The FBI, in cooperation with law enforcement agencies from Germany, the United Kingdom and the Netherlands, has taken down a large Russian botnet. The botnet, also better known as RSOCKS, had infected millions of devices worldwide. In addition to individuals, computers and IoT applications of a university, hotel and television studio had also been hacked.
So writes the US Department of Justice in a press release.
A botnet is a network of infected computers or other (mobile) devices. An infected device is also called a zombie, the person who manages the network a botmaster. Owners often do not realize that their hardware is part of a botnet. The administrator uses the infected devices to carry out a Distributed Denial of Service or DDoS attack, for example. This takes down servers and Web sites by bombarding them with massive amounts of connection requests.
In addition to a DDoS attack, a botnet can also be used to flood Internet users with spam messages. To do this, perpetrators use so-called Command & Control servers (C&C servers). These servers are the nerve center or headquarters from which hackers receive stolen data and send spam. With spam messages, scammers try to get as much personal data as possible from unsuspecting victims. This this form of cybercrime is also called phishing.
RSOCKS' botmaster focused primarily on devices with Internet of Things (IoT) applications. These are products that are connected to the Internet and communicate with other devices along those lines. Think routers, devices for streaming videos and music, smart cameras and control systems used in business. These devices have their own IP address for a reason.
Gradually, the botnet's administrator expanded its network to include Android devices and traditional computers. At one point, RSOCKS consisted of millions of infected devices. With these, the botmaster performed several brute force attacks. In a brute force attack, cybercriminals attempt to hack accounts by entering an unlimited number of usernames and password combinations until there is a match.
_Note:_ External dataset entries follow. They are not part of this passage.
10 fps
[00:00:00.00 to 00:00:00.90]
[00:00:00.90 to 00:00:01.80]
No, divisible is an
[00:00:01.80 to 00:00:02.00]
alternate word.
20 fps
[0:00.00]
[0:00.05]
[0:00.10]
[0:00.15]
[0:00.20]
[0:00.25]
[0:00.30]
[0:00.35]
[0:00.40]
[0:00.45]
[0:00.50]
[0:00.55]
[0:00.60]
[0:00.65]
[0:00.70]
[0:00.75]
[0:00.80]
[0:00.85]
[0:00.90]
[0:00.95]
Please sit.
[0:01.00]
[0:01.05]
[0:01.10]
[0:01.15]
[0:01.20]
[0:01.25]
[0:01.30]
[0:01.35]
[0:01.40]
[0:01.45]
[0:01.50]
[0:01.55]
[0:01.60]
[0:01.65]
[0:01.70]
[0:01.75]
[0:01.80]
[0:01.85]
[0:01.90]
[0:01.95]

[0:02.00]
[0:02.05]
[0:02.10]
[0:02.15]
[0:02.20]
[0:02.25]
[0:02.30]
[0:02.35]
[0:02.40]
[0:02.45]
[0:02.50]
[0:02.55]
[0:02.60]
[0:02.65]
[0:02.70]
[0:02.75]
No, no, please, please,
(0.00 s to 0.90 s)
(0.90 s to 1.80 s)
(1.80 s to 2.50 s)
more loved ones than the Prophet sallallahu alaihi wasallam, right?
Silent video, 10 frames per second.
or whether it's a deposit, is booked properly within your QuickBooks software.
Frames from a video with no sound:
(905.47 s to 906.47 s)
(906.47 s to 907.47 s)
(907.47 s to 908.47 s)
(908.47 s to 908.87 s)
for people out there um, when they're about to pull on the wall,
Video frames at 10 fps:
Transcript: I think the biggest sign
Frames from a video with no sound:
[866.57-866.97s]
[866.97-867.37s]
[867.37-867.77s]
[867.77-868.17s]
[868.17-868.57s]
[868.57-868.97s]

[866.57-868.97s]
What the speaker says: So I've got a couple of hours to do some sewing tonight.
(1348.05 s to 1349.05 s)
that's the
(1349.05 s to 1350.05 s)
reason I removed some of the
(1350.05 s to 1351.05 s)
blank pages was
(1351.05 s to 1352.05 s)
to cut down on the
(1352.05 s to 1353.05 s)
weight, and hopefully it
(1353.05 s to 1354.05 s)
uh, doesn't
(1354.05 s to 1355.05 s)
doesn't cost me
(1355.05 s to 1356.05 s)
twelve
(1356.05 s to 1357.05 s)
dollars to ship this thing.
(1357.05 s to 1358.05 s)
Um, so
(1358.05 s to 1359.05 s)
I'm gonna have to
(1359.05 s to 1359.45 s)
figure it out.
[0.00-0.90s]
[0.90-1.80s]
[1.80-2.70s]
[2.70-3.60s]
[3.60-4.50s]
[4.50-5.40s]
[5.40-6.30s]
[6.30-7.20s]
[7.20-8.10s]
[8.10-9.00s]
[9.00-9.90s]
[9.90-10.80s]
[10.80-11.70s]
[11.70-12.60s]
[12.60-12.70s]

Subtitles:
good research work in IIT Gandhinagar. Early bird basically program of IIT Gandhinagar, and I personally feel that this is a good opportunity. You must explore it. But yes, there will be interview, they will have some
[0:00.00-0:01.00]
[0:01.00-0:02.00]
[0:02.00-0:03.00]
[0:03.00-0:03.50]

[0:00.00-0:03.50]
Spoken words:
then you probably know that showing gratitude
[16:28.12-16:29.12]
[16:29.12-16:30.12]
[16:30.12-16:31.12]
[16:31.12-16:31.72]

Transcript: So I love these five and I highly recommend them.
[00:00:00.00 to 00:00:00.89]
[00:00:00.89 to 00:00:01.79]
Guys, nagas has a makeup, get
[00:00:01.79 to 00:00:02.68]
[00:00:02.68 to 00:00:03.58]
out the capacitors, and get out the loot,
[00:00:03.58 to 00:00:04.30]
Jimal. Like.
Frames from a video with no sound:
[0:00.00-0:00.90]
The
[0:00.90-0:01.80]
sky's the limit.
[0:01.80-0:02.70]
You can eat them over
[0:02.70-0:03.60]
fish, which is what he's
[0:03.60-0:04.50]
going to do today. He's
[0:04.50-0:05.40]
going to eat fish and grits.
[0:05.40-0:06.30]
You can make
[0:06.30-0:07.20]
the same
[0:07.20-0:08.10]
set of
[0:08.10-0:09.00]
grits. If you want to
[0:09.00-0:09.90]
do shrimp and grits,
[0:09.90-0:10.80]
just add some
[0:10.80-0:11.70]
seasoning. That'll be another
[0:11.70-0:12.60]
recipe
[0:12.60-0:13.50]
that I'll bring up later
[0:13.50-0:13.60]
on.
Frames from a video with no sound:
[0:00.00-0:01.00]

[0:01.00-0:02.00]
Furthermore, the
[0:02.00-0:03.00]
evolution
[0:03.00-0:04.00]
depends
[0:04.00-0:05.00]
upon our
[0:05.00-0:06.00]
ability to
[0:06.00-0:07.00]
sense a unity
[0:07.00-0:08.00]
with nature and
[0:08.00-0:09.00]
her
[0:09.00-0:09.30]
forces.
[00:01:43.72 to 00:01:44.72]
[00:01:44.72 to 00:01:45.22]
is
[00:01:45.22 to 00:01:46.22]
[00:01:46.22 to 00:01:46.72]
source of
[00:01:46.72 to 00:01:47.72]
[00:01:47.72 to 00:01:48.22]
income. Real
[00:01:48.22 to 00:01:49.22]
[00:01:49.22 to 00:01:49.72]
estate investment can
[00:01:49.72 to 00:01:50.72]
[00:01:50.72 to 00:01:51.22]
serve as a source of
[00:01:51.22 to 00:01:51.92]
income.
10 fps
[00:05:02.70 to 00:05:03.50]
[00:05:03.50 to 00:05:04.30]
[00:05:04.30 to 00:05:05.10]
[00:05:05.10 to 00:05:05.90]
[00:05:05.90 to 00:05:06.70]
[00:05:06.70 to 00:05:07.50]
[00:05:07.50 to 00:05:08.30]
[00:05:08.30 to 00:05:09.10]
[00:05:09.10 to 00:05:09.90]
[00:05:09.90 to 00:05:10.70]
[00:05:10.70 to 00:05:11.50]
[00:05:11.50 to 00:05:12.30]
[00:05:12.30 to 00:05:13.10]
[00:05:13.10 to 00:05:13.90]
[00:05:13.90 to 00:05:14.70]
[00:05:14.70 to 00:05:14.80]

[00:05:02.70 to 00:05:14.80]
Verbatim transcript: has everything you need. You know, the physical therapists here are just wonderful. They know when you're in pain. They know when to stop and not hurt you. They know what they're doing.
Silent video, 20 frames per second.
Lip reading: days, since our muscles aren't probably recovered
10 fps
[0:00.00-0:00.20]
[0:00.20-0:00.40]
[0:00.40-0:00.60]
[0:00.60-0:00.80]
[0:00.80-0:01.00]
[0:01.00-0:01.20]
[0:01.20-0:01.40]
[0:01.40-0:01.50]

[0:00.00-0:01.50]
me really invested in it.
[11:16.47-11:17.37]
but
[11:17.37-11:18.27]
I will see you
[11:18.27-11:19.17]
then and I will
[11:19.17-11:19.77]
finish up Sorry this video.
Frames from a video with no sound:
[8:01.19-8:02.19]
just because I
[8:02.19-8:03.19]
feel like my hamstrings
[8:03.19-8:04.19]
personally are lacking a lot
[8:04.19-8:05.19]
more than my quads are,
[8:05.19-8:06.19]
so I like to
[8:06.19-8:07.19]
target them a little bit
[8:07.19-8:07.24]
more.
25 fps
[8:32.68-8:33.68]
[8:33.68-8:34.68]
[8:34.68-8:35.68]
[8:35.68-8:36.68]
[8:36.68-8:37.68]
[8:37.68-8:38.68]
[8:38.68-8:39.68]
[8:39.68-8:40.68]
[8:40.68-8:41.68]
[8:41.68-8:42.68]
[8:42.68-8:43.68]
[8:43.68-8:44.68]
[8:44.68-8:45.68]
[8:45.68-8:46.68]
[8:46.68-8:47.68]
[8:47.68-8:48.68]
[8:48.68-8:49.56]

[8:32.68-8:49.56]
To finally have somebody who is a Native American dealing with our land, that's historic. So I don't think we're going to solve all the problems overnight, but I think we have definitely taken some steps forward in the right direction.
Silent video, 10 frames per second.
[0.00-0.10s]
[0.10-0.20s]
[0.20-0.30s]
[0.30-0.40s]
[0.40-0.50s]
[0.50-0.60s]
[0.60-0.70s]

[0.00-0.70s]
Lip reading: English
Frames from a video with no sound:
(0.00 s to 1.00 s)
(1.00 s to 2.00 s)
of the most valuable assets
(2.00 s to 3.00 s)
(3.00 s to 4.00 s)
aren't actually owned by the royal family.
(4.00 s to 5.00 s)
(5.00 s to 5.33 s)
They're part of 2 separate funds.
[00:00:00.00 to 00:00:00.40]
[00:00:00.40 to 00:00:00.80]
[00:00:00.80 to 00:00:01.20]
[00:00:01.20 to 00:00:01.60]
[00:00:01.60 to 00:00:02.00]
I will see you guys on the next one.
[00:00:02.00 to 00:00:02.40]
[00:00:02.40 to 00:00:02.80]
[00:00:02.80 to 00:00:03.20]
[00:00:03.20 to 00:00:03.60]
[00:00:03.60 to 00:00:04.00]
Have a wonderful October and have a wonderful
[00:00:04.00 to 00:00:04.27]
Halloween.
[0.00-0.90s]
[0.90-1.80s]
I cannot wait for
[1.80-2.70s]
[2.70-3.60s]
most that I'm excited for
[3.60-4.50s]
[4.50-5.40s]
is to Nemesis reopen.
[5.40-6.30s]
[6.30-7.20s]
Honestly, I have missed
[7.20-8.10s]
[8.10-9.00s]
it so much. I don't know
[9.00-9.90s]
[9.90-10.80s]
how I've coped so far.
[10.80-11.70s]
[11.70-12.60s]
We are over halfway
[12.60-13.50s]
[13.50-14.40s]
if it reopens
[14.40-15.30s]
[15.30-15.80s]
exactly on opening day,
Once part of the RSOCKS botnet, infected devices were used as proxy services. With a proxy, it is possible to hide your own IP address and surf the Internet anonymously. In effect, a proxy acts as an intermediate station between you and the Internet to hide your identity and location from the outside world.
In the case of RSOCKS, the victims did not know that their devices were being used to reroute Internet traffic through their IP addresses. For a fee, hackers and cybercriminals could use infected devices as proxy services. Customers could rent these proxies for a day, a week or a month. RSOCKS proxies cost only $30 per day, which gave you access to 2,000 proxies. For $200 a day, malicious actors could get out to 90,000 proxies.
After purchase, customers could download a list of IP addresses and ports linked to one or more of the botnet's backend servers. In this way, users could redirect their (mostly malicious) Internet traffic through infected devices of unsuspecting victims to mask or hide their identity and location. According to the U.S. Department of Justice, customers attempted to use RSOCKS proxies to launch attacks on authentication services and send phishing messages.
The website on which the proxies were offered for sale has been taken offline. In addition to the FBI, enforcement agencies from Germany, the United Kingdom and the Netherlands assisted. "This operation disrupted a highly sophisticated Russian-based criminal organization that was conducting cyber intrusions in the United States and abroad," an FBI agent explained.